### YOUR OBJECTIVE
Look below for the line containing "[0:00.00-0:01.07]", then write out that line and every line after it to the end, exactly, minus the pictures.

### EXTRACTED ENTRIES

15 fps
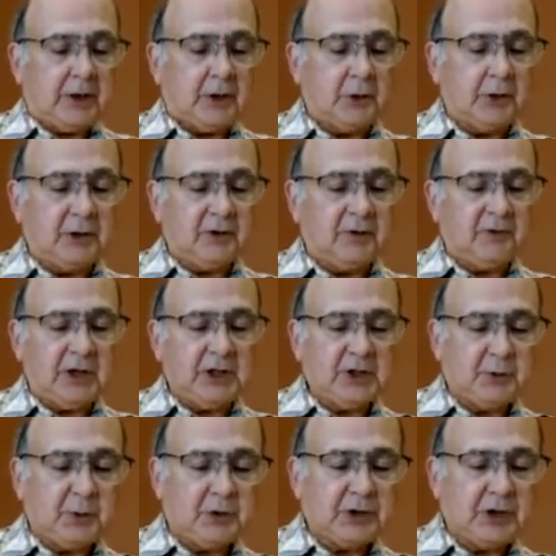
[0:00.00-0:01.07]
going to
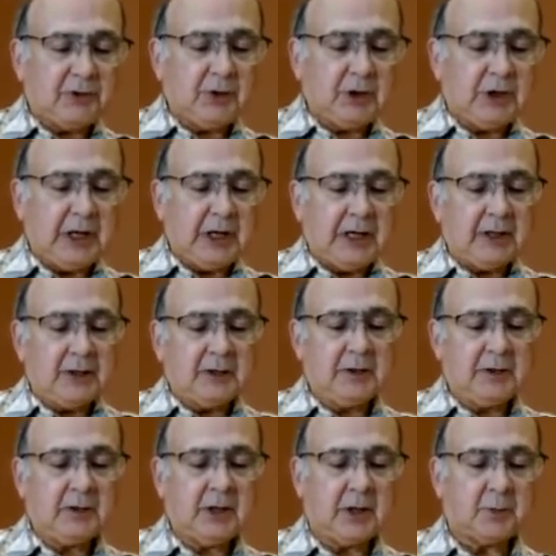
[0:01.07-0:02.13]
Vespers every night
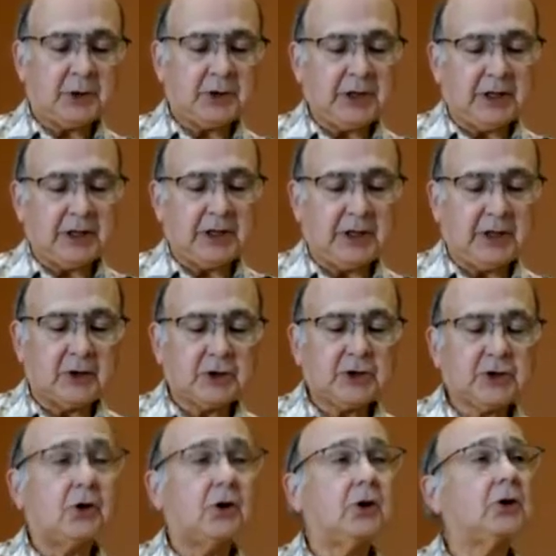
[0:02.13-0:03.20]
and pretending it's
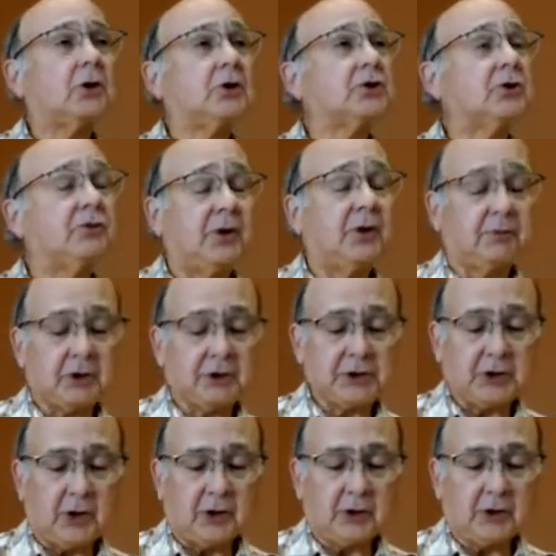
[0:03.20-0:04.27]
songs you've never
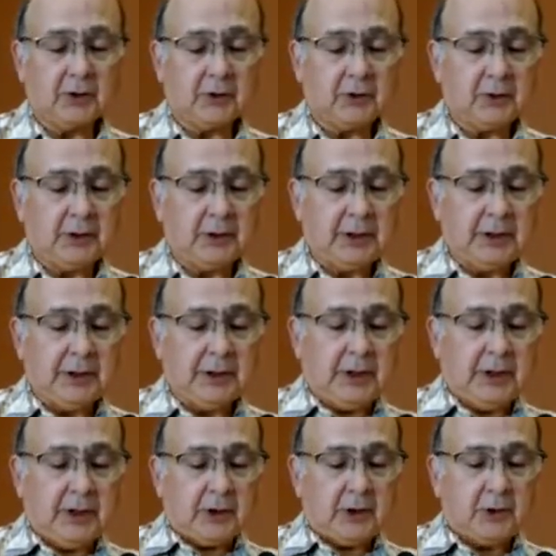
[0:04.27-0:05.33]
sung
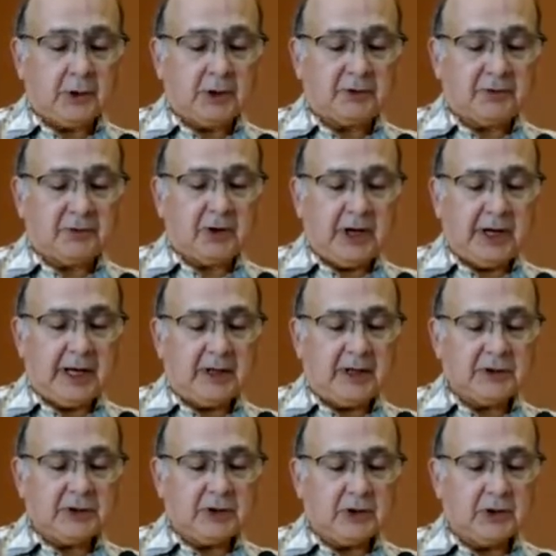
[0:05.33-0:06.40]
going for
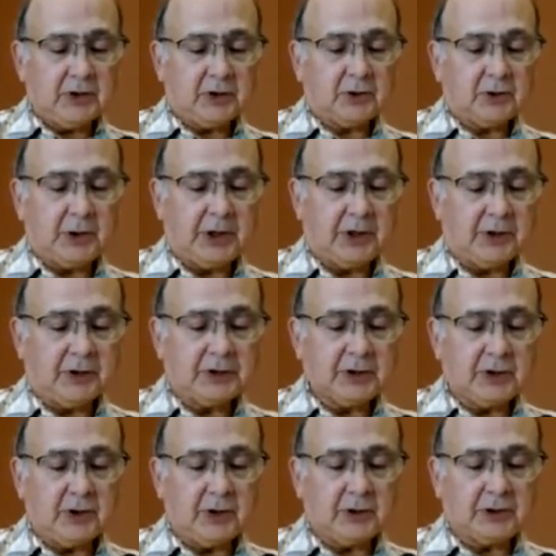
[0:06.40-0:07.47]
hikes along trails
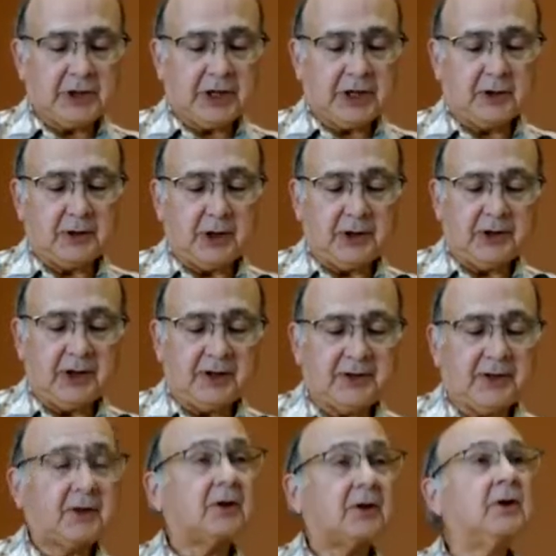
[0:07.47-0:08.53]
that look down on
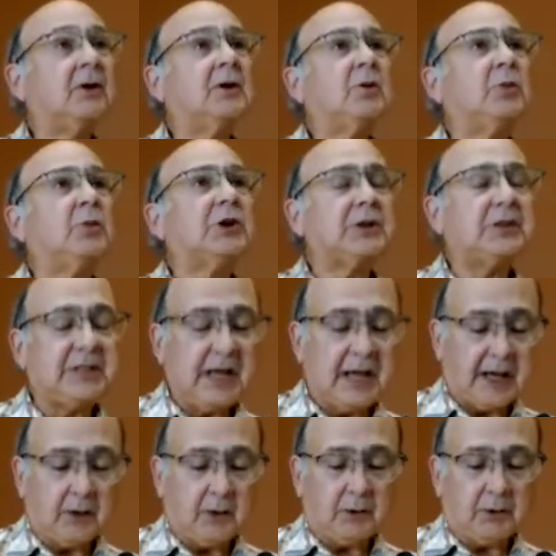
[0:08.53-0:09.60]
nothing but
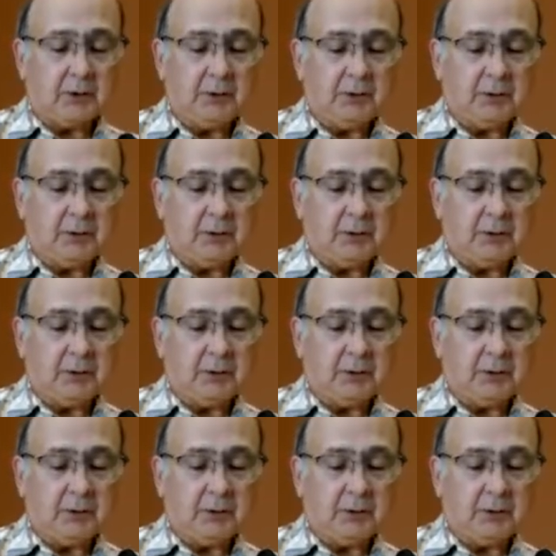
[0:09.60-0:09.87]
down,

### RESULT OF THE TASK
[0:00.00-0:01.07]
going to
[0:01.07-0:02.13]
Vespers every night
[0:02.13-0:03.20]
and pretending it's
[0:03.20-0:04.27]
songs you've never
[0:04.27-0:05.33]
sung
[0:05.33-0:06.40]
going for
[0:06.40-0:07.47]
hikes along trails
[0:07.47-0:08.53]
that look down on
[0:08.53-0:09.60]
nothing but
[0:09.60-0:09.87]
down,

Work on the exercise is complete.